_Exercise description_
Apart from the images, reproduce all of the data word for word.

_Data shown_

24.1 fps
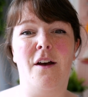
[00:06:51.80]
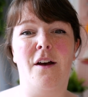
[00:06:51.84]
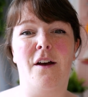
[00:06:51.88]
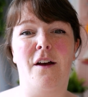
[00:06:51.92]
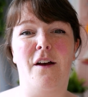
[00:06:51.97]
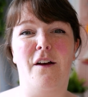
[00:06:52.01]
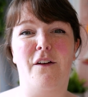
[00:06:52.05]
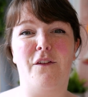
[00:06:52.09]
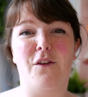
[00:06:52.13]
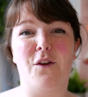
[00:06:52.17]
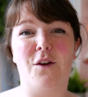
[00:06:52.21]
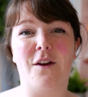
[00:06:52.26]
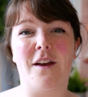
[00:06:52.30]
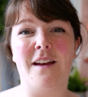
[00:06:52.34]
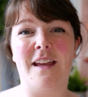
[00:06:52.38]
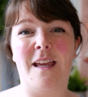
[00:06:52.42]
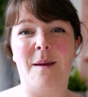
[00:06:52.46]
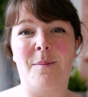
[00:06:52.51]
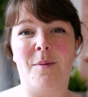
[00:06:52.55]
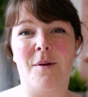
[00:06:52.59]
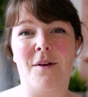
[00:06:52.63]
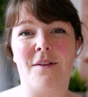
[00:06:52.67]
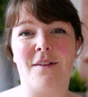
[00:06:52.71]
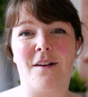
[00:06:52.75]
If you can
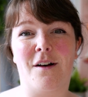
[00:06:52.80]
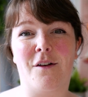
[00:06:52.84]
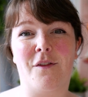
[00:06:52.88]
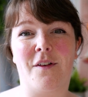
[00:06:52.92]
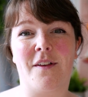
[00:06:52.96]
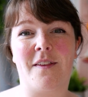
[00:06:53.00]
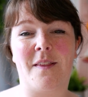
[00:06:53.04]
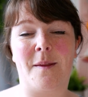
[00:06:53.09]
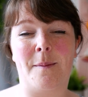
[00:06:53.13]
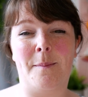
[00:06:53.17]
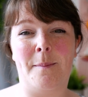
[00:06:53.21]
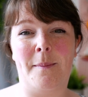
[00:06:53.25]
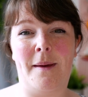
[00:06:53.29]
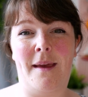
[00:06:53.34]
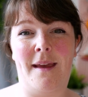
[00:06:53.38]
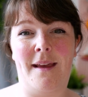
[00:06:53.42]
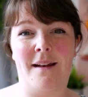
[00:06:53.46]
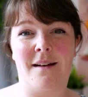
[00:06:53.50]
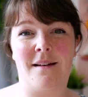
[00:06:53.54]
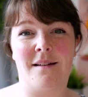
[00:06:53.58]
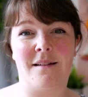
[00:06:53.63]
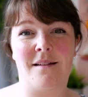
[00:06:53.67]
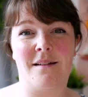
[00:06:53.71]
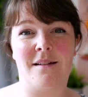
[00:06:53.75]
keep yourself as the
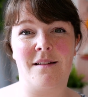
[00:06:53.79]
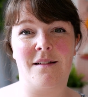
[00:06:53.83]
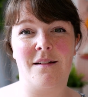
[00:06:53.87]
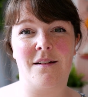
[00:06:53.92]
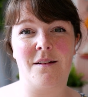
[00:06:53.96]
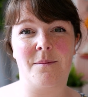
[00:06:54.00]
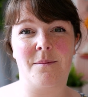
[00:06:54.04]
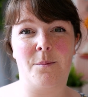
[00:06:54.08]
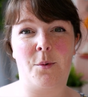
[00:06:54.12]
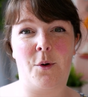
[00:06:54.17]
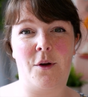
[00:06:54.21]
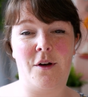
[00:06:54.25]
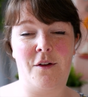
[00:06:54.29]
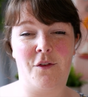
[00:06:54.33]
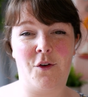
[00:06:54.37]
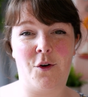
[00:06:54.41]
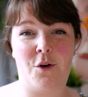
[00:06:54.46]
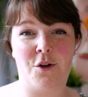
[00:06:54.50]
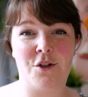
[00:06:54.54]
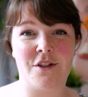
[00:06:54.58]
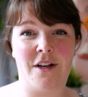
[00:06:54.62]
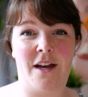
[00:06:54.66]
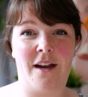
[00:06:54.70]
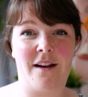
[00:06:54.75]
main point of
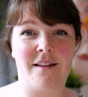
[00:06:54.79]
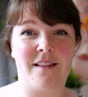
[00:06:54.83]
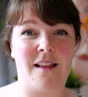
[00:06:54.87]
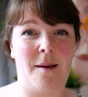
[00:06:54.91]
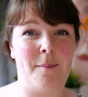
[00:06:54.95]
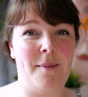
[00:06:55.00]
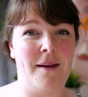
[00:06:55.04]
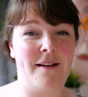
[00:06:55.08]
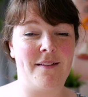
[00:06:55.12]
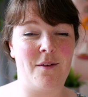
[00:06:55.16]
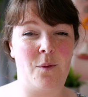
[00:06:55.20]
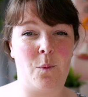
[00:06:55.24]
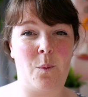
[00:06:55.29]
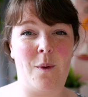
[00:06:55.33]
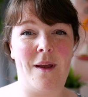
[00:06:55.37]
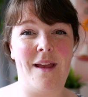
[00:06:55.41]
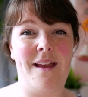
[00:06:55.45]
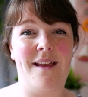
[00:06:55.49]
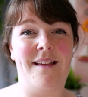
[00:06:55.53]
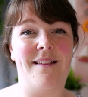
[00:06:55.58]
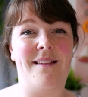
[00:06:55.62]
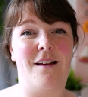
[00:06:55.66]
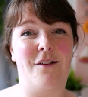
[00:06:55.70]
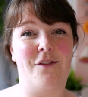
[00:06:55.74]
contact, that makes it way
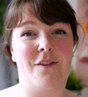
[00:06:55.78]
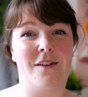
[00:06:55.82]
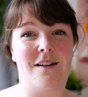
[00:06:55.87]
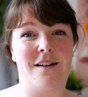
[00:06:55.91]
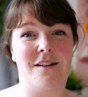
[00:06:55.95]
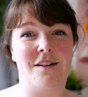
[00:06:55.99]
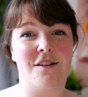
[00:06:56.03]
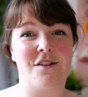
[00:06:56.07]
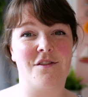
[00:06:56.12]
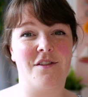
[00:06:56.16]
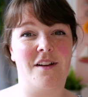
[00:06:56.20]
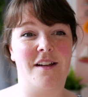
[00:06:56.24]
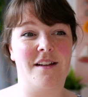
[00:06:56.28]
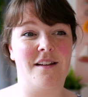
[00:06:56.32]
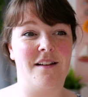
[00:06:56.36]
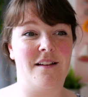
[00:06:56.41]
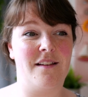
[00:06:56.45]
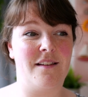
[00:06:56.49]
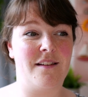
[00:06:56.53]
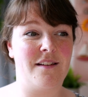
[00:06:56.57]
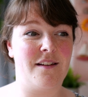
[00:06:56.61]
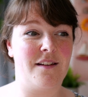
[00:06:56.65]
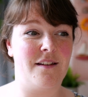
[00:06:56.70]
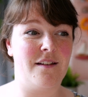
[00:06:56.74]
easier for
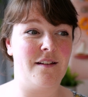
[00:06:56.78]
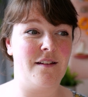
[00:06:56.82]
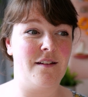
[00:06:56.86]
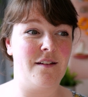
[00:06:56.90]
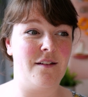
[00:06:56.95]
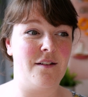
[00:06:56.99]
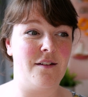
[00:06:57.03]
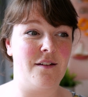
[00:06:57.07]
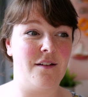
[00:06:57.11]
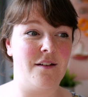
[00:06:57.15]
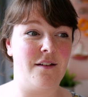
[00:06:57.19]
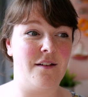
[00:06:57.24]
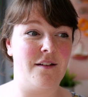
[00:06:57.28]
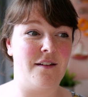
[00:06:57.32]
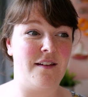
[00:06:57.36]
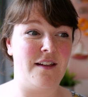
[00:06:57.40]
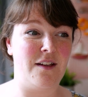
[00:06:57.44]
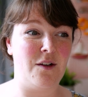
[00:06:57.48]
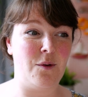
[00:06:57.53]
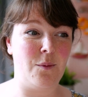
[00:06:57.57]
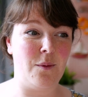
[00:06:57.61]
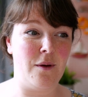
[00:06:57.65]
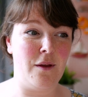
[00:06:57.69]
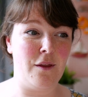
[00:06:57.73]
illustrators to
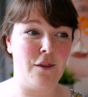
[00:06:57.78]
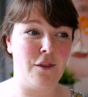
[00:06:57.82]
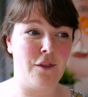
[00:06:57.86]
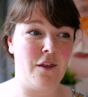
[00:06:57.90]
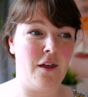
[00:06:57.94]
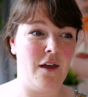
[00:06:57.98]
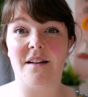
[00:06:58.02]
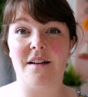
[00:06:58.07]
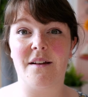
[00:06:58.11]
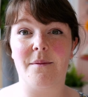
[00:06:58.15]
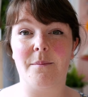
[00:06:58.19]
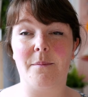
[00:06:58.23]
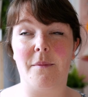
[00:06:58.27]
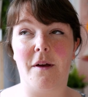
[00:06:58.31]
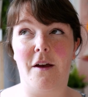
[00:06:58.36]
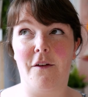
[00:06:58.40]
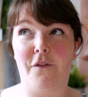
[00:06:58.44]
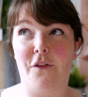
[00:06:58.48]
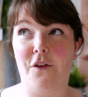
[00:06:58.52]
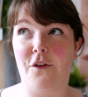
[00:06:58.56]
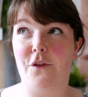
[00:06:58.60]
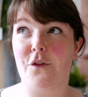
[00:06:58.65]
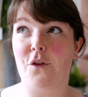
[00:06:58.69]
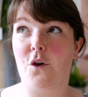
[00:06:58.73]
deal with.
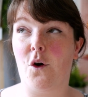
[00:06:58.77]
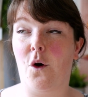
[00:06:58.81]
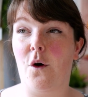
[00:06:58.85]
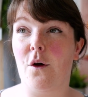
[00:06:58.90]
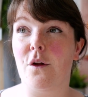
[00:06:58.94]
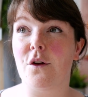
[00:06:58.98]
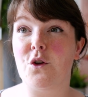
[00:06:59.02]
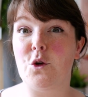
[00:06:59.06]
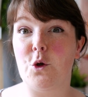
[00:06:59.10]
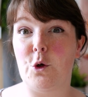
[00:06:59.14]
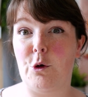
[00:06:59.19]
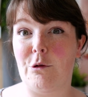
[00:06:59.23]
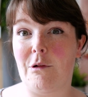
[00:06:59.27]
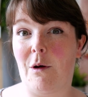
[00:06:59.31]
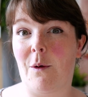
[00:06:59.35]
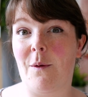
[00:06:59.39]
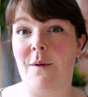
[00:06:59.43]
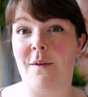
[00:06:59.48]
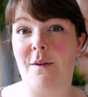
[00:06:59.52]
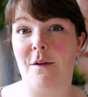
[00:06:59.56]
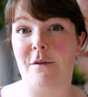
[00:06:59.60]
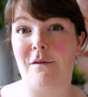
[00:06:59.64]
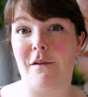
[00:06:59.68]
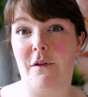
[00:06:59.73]
If you've got 2
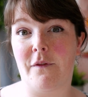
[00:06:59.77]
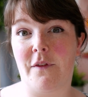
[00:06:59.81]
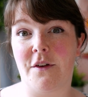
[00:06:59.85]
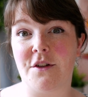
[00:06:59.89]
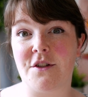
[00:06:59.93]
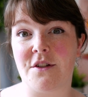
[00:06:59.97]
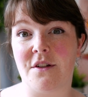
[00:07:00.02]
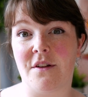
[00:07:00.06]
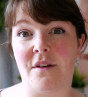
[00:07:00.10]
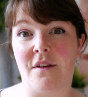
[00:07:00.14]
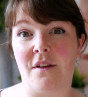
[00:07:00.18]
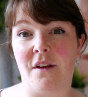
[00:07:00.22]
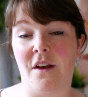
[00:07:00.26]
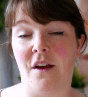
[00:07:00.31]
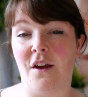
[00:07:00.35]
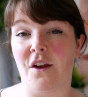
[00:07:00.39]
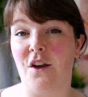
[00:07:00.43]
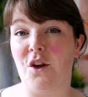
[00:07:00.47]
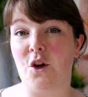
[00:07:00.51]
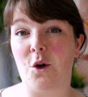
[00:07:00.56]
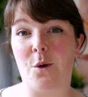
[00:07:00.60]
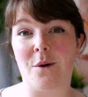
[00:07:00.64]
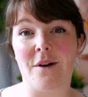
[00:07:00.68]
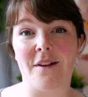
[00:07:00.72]
rounds of revisions,
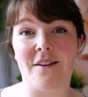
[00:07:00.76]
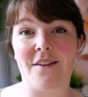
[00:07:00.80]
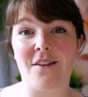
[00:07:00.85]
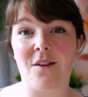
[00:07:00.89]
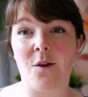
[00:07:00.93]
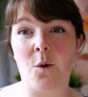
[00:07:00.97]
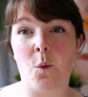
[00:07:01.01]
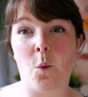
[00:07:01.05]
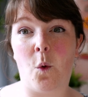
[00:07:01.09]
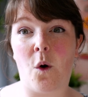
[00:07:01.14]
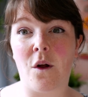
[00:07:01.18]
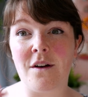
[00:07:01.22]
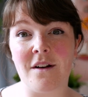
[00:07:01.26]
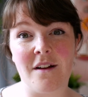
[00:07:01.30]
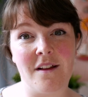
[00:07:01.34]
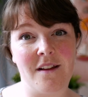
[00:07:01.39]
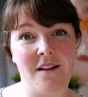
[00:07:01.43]
you don't want to squander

_Answer box_
24.1 fps
[00:06:51.80]
[00:06:51.84]
[00:06:51.88]
[00:06:51.92]
[00:06:51.97]
[00:06:52.01]
[00:06:52.05]
[00:06:52.09]
[00:06:52.13]
[00:06:52.17]
[00:06:52.21]
[00:06:52.26]
[00:06:52.30]
[00:06:52.34]
[00:06:52.38]
[00:06:52.42]
[00:06:52.46]
[00:06:52.51]
[00:06:52.55]
[00:06:52.59]
[00:06:52.63]
[00:06:52.67]
[00:06:52.71]
[00:06:52.75]
If you can
[00:06:52.80]
[00:06:52.84]
[00:06:52.88]
[00:06:52.92]
[00:06:52.96]
[00:06:53.00]
[00:06:53.04]
[00:06:53.09]
[00:06:53.13]
[00:06:53.17]
[00:06:53.21]
[00:06:53.25]
[00:06:53.29]
[00:06:53.34]
[00:06:53.38]
[00:06:53.42]
[00:06:53.46]
[00:06:53.50]
[00:06:53.54]
[00:06:53.58]
[00:06:53.63]
[00:06:53.67]
[00:06:53.71]
[00:06:53.75]
keep yourself as the
[00:06:53.79]
[00:06:53.83]
[00:06:53.87]
[00:06:53.92]
[00:06:53.96]
[00:06:54.00]
[00:06:54.04]
[00:06:54.08]
[00:06:54.12]
[00:06:54.17]
[00:06:54.21]
[00:06:54.25]
[00:06:54.29]
[00:06:54.33]
[00:06:54.37]
[00:06:54.41]
[00:06:54.46]
[00:06:54.50]
[00:06:54.54]
[00:06:54.58]
[00:06:54.62]
[00:06:54.66]
[00:06:54.70]
[00:06:54.75]
main point of
[00:06:54.79]
[00:06:54.83]
[00:06:54.87]
[00:06:54.91]
[00:06:54.95]
[00:06:55.00]
[00:06:55.04]
[00:06:55.08]
[00:06:55.12]
[00:06:55.16]
[00:06:55.20]
[00:06:55.24]
[00:06:55.29]
[00:06:55.33]
[00:06:55.37]
[00:06:55.41]
[00:06:55.45]
[00:06:55.49]
[00:06:55.53]
[00:06:55.58]
[00:06:55.62]
[00:06:55.66]
[00:06:55.70]
[00:06:55.74]
contact, that makes it way
[00:06:55.78]
[00:06:55.82]
[00:06:55.87]
[00:06:55.91]
[00:06:55.95]
[00:06:55.99]
[00:06:56.03]
[00:06:56.07]
[00:06:56.12]
[00:06:56.16]
[00:06:56.20]
[00:06:56.24]
[00:06:56.28]
[00:06:56.32]
[00:06:56.36]
[00:06:56.41]
[00:06:56.45]
[00:06:56.49]
[00:06:56.53]
[00:06:56.57]
[00:06:56.61]
[00:06:56.65]
[00:06:56.70]
[00:06:56.74]
easier for
[00:06:56.78]
[00:06:56.82]
[00:06:56.86]
[00:06:56.90]
[00:06:56.95]
[00:06:56.99]
[00:06:57.03]
[00:06:57.07]
[00:06:57.11]
[00:06:57.15]
[00:06:57.19]
[00:06:57.24]
[00:06:57.28]
[00:06:57.32]
[00:06:57.36]
[00:06:57.40]
[00:06:57.44]
[00:06:57.48]
[00:06:57.53]
[00:06:57.57]
[00:06:57.61]
[00:06:57.65]
[00:06:57.69]
[00:06:57.73]
illustrators to
[00:06:57.78]
[00:06:57.82]
[00:06:57.86]
[00:06:57.90]
[00:06:57.94]
[00:06:57.98]
[00:06:58.02]
[00:06:58.07]
[00:06:58.11]
[00:06:58.15]
[00:06:58.19]
[00:06:58.23]
[00:06:58.27]
[00:06:58.31]
[00:06:58.36]
[00:06:58.40]
[00:06:58.44]
[00:06:58.48]
[00:06:58.52]
[00:06:58.56]
[00:06:58.60]
[00:06:58.65]
[00:06:58.69]
[00:06:58.73]
deal with.
[00:06:58.77]
[00:06:58.81]
[00:06:58.85]
[00:06:58.90]
[00:06:58.94]
[00:06:58.98]
[00:06:59.02]
[00:06:59.06]
[00:06:59.10]
[00:06:59.14]
[00:06:59.19]
[00:06:59.23]
[00:06:59.27]
[00:06:59.31]
[00:06:59.35]
[00:06:59.39]
[00:06:59.43]
[00:06:59.48]
[00:06:59.52]
[00:06:59.56]
[00:06:59.60]
[00:06:59.64]
[00:06:59.68]
[00:06:59.73]
If you've got 2
[00:06:59.77]
[00:06:59.81]
[00:06:59.85]
[00:06:59.89]
[00:06:59.93]
[00:06:59.97]
[00:07:00.02]
[00:07:00.06]
[00:07:00.10]
[00:07:00.14]
[00:07:00.18]
[00:07:00.22]
[00:07:00.26]
[00:07:00.31]
[00:07:00.35]
[00:07:00.39]
[00:07:00.43]
[00:07:00.47]
[00:07:00.51]
[00:07:00.56]
[00:07:00.60]
[00:07:00.64]
[00:07:00.68]
[00:07:00.72]
rounds of revisions,
[00:07:00.76]
[00:07:00.80]
[00:07:00.85]
[00:07:00.89]
[00:07:00.93]
[00:07:00.97]
[00:07:01.01]
[00:07:01.05]
[00:07:01.09]
[00:07:01.14]
[00:07:01.18]
[00:07:01.22]
[00:07:01.26]
[00:07:01.30]
[00:07:01.34]
[00:07:01.39]
[00:07:01.43]
you don't want to squander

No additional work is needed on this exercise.